---------- SUPPLIED RECORDS ----------

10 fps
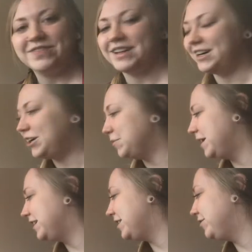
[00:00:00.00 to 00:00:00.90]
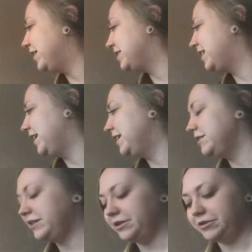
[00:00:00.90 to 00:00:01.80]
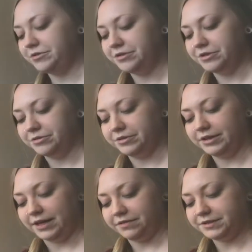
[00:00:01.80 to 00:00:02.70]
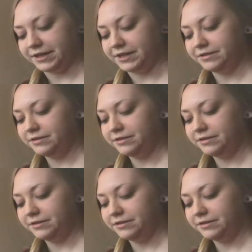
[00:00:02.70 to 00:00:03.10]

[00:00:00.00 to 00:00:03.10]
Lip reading: and then you guys can continue to do the left side.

----------

_ACTION ITEM:_
Each entry above should be restated word for word, though no picture may appear in the copy.

_TASK RESULT:_
10 fps
[00:00:00.00 to 00:00:00.90]
[00:00:00.90 to 00:00:01.80]
[00:00:01.80 to 00:00:02.70]
[00:00:02.70 to 00:00:03.10]

[00:00:00.00 to 00:00:03.10]
Lip reading: and then you guys can continue to do the left side.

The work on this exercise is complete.